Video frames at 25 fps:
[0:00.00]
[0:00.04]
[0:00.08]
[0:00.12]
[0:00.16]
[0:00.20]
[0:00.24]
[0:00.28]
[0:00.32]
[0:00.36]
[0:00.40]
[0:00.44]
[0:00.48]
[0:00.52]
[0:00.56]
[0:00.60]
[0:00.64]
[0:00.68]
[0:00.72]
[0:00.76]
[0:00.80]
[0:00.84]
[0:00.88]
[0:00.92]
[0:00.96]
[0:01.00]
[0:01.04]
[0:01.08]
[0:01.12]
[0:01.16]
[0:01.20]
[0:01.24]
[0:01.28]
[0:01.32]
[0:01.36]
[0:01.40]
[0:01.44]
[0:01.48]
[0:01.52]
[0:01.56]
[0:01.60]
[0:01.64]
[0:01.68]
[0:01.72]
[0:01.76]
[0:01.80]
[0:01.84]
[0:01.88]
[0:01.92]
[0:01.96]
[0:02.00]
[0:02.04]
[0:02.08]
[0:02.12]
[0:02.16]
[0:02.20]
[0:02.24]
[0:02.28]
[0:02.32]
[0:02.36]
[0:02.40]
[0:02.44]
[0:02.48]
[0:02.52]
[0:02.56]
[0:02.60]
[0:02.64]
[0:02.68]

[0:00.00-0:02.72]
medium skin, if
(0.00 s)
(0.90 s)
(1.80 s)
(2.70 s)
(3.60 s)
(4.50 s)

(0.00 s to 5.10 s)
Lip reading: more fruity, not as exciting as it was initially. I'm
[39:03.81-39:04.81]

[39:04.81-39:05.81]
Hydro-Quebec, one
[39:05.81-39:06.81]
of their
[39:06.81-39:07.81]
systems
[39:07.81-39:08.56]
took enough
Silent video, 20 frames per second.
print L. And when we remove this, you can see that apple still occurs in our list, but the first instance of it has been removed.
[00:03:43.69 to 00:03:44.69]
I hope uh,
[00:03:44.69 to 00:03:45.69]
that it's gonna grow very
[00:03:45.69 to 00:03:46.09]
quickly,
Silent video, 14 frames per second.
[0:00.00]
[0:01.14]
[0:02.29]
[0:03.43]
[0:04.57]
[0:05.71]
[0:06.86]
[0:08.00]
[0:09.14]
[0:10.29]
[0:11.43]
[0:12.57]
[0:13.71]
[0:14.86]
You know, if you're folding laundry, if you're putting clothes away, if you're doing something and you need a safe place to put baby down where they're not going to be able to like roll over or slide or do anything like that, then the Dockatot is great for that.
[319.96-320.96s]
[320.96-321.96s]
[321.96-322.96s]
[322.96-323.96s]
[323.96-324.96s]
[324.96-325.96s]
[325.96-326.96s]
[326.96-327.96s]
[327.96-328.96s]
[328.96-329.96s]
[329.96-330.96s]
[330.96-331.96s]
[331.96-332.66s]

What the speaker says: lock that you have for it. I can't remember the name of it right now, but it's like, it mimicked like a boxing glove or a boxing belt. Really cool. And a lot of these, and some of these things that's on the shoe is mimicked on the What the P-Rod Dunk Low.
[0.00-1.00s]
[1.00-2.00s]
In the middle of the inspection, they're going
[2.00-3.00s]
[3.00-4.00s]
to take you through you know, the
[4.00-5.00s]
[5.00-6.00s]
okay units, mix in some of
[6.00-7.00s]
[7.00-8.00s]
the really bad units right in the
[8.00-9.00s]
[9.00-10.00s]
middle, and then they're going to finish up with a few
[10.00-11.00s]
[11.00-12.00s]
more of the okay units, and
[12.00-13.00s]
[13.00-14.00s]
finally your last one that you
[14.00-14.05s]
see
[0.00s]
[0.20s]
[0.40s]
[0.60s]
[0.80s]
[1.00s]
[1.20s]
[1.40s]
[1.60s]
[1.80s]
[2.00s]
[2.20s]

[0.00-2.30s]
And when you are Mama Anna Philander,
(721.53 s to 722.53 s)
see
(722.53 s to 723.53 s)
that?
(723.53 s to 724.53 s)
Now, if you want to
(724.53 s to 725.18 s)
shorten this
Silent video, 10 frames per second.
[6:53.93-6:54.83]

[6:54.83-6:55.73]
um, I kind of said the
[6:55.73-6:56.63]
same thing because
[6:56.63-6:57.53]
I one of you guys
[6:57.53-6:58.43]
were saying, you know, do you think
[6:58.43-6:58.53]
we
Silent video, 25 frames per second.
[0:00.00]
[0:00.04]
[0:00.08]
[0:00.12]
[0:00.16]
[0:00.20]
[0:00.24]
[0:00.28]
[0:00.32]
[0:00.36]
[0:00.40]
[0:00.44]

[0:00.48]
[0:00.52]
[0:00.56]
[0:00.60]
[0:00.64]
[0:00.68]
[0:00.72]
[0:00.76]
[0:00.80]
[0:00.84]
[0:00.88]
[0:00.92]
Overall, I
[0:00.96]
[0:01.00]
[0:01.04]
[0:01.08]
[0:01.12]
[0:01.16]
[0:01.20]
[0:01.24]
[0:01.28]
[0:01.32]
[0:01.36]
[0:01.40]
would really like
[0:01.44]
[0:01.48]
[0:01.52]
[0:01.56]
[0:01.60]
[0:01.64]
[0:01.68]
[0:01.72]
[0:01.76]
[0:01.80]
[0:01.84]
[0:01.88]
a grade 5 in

## WHAT TO PRODUCE
Once the listing has been read, copy every line of it exactly.

## ANSWER TO THIS EXERCISE
Video frames at 25 fps:
[0:00.00]
[0:00.04]
[0:00.08]
[0:00.12]
[0:00.16]
[0:00.20]
[0:00.24]
[0:00.28]
[0:00.32]
[0:00.36]
[0:00.40]
[0:00.44]
[0:00.48]
[0:00.52]
[0:00.56]
[0:00.60]
[0:00.64]
[0:00.68]
[0:00.72]
[0:00.76]
[0:00.80]
[0:00.84]
[0:00.88]
[0:00.92]
[0:00.96]
[0:01.00]
[0:01.04]
[0:01.08]
[0:01.12]
[0:01.16]
[0:01.20]
[0:01.24]
[0:01.28]
[0:01.32]
[0:01.36]
[0:01.40]
[0:01.44]
[0:01.48]
[0:01.52]
[0:01.56]
[0:01.60]
[0:01.64]
[0:01.68]
[0:01.72]
[0:01.76]
[0:01.80]
[0:01.84]
[0:01.88]
[0:01.92]
[0:01.96]
[0:02.00]
[0:02.04]
[0:02.08]
[0:02.12]
[0:02.16]
[0:02.20]
[0:02.24]
[0:02.28]
[0:02.32]
[0:02.36]
[0:02.40]
[0:02.44]
[0:02.48]
[0:02.52]
[0:02.56]
[0:02.60]
[0:02.64]
[0:02.68]

[0:00.00-0:02.72]
medium skin, if
(0.00 s)
(0.90 s)
(1.80 s)
(2.70 s)
(3.60 s)
(4.50 s)

(0.00 s to 5.10 s)
Lip reading: more fruity, not as exciting as it was initially. I'm
[39:03.81-39:04.81]

[39:04.81-39:05.81]
Hydro-Quebec, one
[39:05.81-39:06.81]
of their
[39:06.81-39:07.81]
systems
[39:07.81-39:08.56]
took enough
Silent video, 20 frames per second.
print L. And when we remove this, you can see that apple still occurs in our list, but the first instance of it has been removed.
[00:03:43.69 to 00:03:44.69]
I hope uh,
[00:03:44.69 to 00:03:45.69]
that it's gonna grow very
[00:03:45.69 to 00:03:46.09]
quickly,
Silent video, 14 frames per second.
[0:00.00]
[0:01.14]
[0:02.29]
[0:03.43]
[0:04.57]
[0:05.71]
[0:06.86]
[0:08.00]
[0:09.14]
[0:10.29]
[0:11.43]
[0:12.57]
[0:13.71]
[0:14.86]
You know, if you're folding laundry, if you're putting clothes away, if you're doing something and you need a safe place to put baby down where they're not going to be able to like roll over or slide or do anything like that, then the Dockatot is great for that.
[319.96-320.96s]
[320.96-321.96s]
[321.96-322.96s]
[322.96-323.96s]
[323.96-324.96s]
[324.96-325.96s]
[325.96-326.96s]
[326.96-327.96s]
[327.96-328.96s]
[328.96-329.96s]
[329.96-330.96s]
[330.96-331.96s]
[331.96-332.66s]

What the speaker says: lock that you have for it. I can't remember the name of it right now, but it's like, it mimicked like a boxing glove or a boxing belt. Really cool. And a lot of these, and some of these things that's on the shoe is mimicked on the What the P-Rod Dunk Low.
[0.00-1.00s]
[1.00-2.00s]
In the middle of the inspection, they're going
[2.00-3.00s]
[3.00-4.00s]
to take you through you know, the
[4.00-5.00s]
[5.00-6.00s]
okay units, mix in some of
[6.00-7.00s]
[7.00-8.00s]
the really bad units right in the
[8.00-9.00s]
[9.00-10.00s]
middle, and then they're going to finish up with a few
[10.00-11.00s]
[11.00-12.00s]
more of the okay units, and
[12.00-13.00s]
[13.00-14.00s]
finally your last one that you
[14.00-14.05s]
see
[0.00s]
[0.20s]
[0.40s]
[0.60s]
[0.80s]
[1.00s]
[1.20s]
[1.40s]
[1.60s]
[1.80s]
[2.00s]
[2.20s]

[0.00-2.30s]
And when you are Mama Anna Philander,
(721.53 s to 722.53 s)
see
(722.53 s to 723.53 s)
that?
(723.53 s to 724.53 s)
Now, if you want to
(724.53 s to 725.18 s)
shorten this
Silent video, 10 frames per second.
[6:53.93-6:54.83]

[6:54.83-6:55.73]
um, I kind of said the
[6:55.73-6:56.63]
same thing because
[6:56.63-6:57.53]
I one of you guys
[6:57.53-6:58.43]
were saying, you know, do you think
[6:58.43-6:58.53]
we
Silent video, 25 frames per second.
[0:00.00]
[0:00.04]
[0:00.08]
[0:00.12]
[0:00.16]
[0:00.20]
[0:00.24]
[0:00.28]
[0:00.32]
[0:00.36]
[0:00.40]
[0:00.44]

[0:00.48]
[0:00.52]
[0:00.56]
[0:00.60]
[0:00.64]
[0:00.68]
[0:00.72]
[0:00.76]
[0:00.80]
[0:00.84]
[0:00.88]
[0:00.92]
Overall, I
[0:00.96]
[0:01.00]
[0:01.04]
[0:01.08]
[0:01.12]
[0:01.16]
[0:01.20]
[0:01.24]
[0:01.28]
[0:01.32]
[0:01.36]
[0:01.40]
would really like
[0:01.44]
[0:01.48]
[0:01.52]
[0:01.56]
[0:01.60]
[0:01.64]
[0:01.68]
[0:01.72]
[0:01.76]
[0:01.80]
[0:01.84]
[0:01.88]
a grade 5 in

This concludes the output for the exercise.